Exercise objective:
For this exercise, repeat each entry exactly as written.

╭─ Data shown

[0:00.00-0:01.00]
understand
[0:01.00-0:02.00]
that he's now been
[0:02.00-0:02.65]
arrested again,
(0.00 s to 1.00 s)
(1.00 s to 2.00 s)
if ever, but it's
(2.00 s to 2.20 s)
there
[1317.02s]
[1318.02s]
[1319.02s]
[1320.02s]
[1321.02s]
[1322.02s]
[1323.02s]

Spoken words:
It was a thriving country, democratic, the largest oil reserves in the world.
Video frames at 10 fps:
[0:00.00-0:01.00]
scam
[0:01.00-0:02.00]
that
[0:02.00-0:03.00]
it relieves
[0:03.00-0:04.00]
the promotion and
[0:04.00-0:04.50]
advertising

╰─

Response to this exercise:
[0:00.00-0:01.00]
understand
[0:01.00-0:02.00]
that he's now been
[0:02.00-0:02.65]
arrested again,
(0.00 s to 1.00 s)
(1.00 s to 2.00 s)
if ever, but it's
(2.00 s to 2.20 s)
there
[1317.02s]
[1318.02s]
[1319.02s]
[1320.02s]
[1321.02s]
[1322.02s]
[1323.02s]

Spoken words:
It was a thriving country, democratic, the largest oil reserves in the world.
Video frames at 10 fps:
[0:00.00-0:01.00]
scam
[0:01.00-0:02.00]
that
[0:02.00-0:03.00]
it relieves
[0:03.00-0:04.00]
the promotion and
[0:04.00-0:04.50]
advertising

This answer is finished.